The Constitution (101st Amendment) Act,2017 Introduced the Goods and Services Tax
The Constitution (102nd Amendment) Act,2018 Constitutional status to National Commission for Backward Classes
The Constitution (103rd Amendment) Act,2019  10% Reservation for Economically Weaker Sections (EWSs)
The Constitution (104th Amendment) Act,2020 It extended the reservation of seats for SCs and STs in the Lok Sabha and states assemblies.
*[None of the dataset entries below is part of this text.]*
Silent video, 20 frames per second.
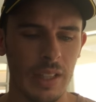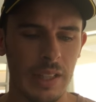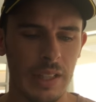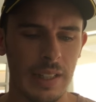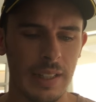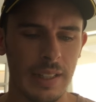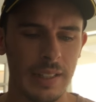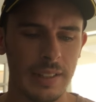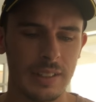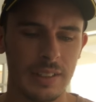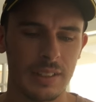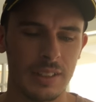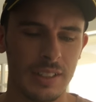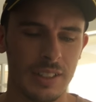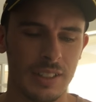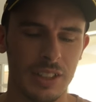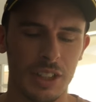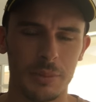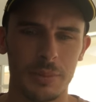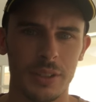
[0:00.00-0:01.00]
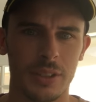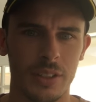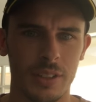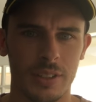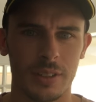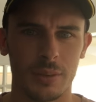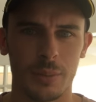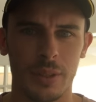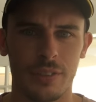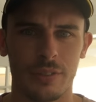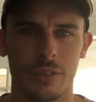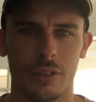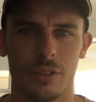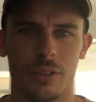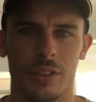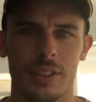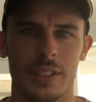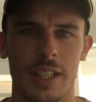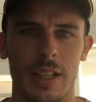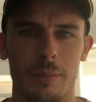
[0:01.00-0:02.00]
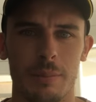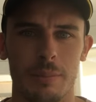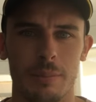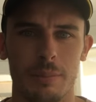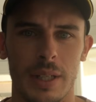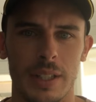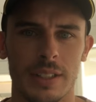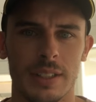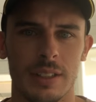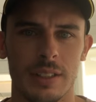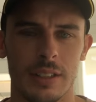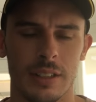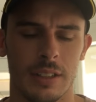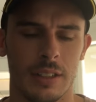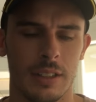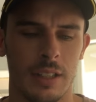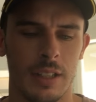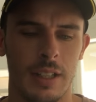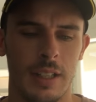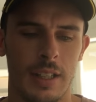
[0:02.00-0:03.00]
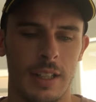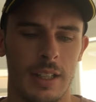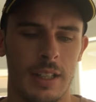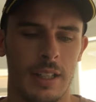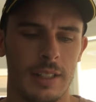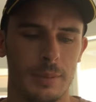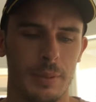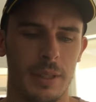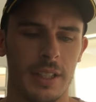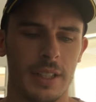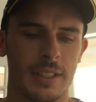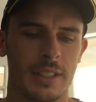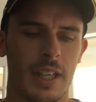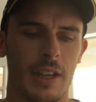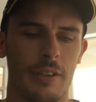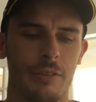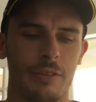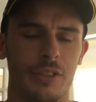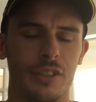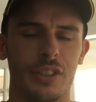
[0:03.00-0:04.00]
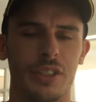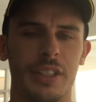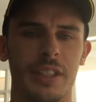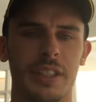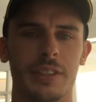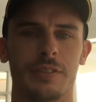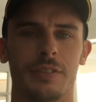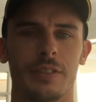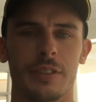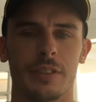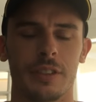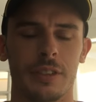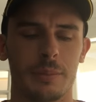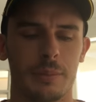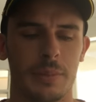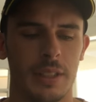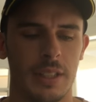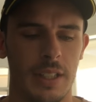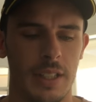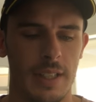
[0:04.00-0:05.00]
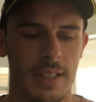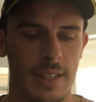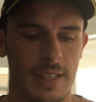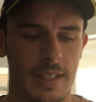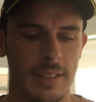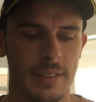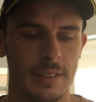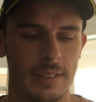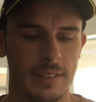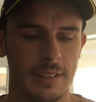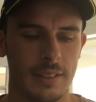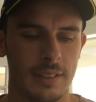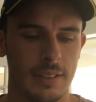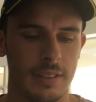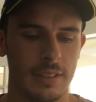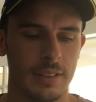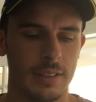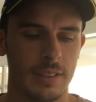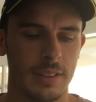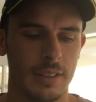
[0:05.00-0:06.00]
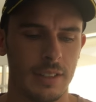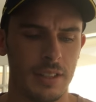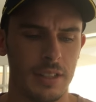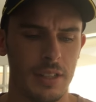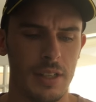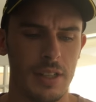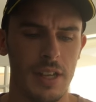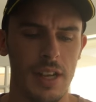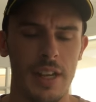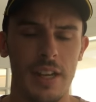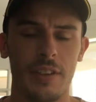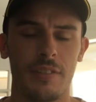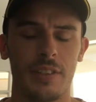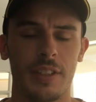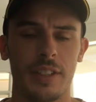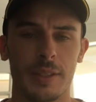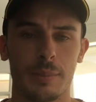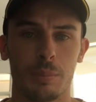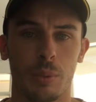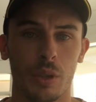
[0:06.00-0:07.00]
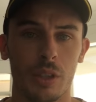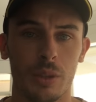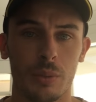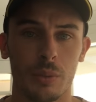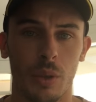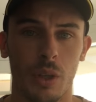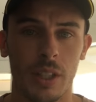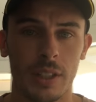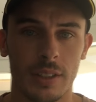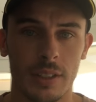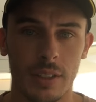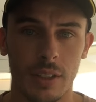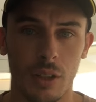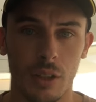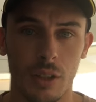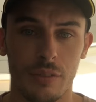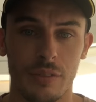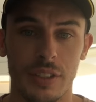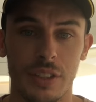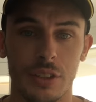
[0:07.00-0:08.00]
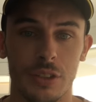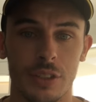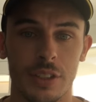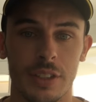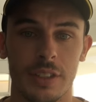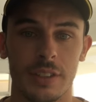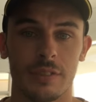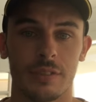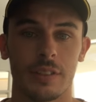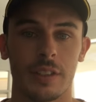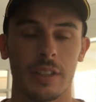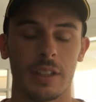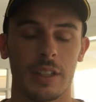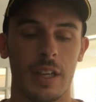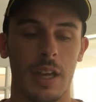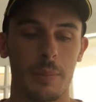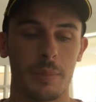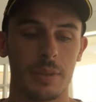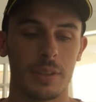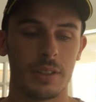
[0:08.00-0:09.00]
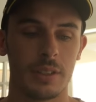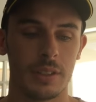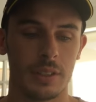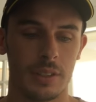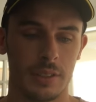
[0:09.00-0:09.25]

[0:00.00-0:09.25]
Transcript: Uh, it's going to be interesting where Foran's at mentally. It's been a tough few years for him, and even his body wise, a lot of injuries have happened.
Important Indian Constitutional Amendments 

  • The First Amendment (1951) protected property owners' rights while making it more difficult for the government to enact land reform measures. It also included the Ninth Schedule, which shielded certain laws from legal challenge. 
  • Fourth Amendment (1955): This amendment gave the government the authority to take over the management of "absentee landlord" estates, which were estates owned by landlords who did not live on or manage the land. 
  • Seventh Amendment (1956): This amendment expanded the government's authority to acquire property for public purposes and compensate the owners. 
  • Eleventh Amendment (1961): This amendment authorised the government to take over the management of "inam" lands, which were lands granted by the government to individuals or institutions. 
  • The Sixteenth Amendment (1966) authorised the government to levy agricultural income taxes. 
  • The Eighteenth Amendment (1971) made significant changes to the Indian Constitution, including the creation of a new state (Meghalaya), the addition of a new language (Santali) to the Eighth Schedule, and the abolition of the former rulers of the princely states' privy purses. 
  • The Twenty-fifth Amendment (1971) established the right to property as a legal right rather than a fundamental right. 
  • Thirty-ninth Amendment (1975): This amendment safeguarded Sikkim's constitutional position after it was merged with India. 
  • The Forty-second Amendment (1976) made several changes to the Indian Constitution, including adding the words "secular" and "socialist" to the Preamble and inserting the Fundamental Duties of Citizens. 
  • The Forty-fourth Amendment (1978) reversed many of the changes made by the Forty-second Amendment and restored citizens' rights and freedoms. 
  • The Fifty-second Amendment (1985) established the Scheduled Castes and Scheduled Tribes (Prevention of Atrocities) Act as a fundamental right. 
  • The Sixty-first Amendment (1989) reduced the voting age from 21 to 18. 
  • Sixty-ninth Amendment (1991): This amendment established Delhi as a Union Territory with a legislature. 
  • The Seventy-third Amendment (1992) recognised the right to panchayats (local self-governments) as a fundamental right and provided for the reservation of seats in panchayats for Scheduled Castes and Scheduled Tribes. 
  • The Seventy-fourth Amendment (1992) recognised the right to municipalities (local self-government) as a fundamental right and provided for the reservation of seats in municipalities for Scheduled Castes and Scheduled Tribes. 
  • The 77th Amendment (1995) provided for the reservation of seats in cooperative societies for Scheduled Castes and Scheduled Tribes. 
  • The 93rd Amendment (2006) provided for the reservation of seats in higher education institutions for Scheduled Castes and Scheduled Tribes. 
  • The 95th Amendment (2009) provided for the reservation of seats for Scheduled Castes and Scheduled Tribes in government job promotions. 
  • The 103rd amendment (2019) provided for the reservation of seats in higher education institutions for economically disadvantaged members of society. 

Conclusion:  

  • We must recognise that the constitution is the foundation of this democracy. While it was revolutionary for our founding fathers to include amendment provisions, it is critical that such provisions are not abused. Misuse could result in excessive legislative or executive power, tearing the fabric of our democracy.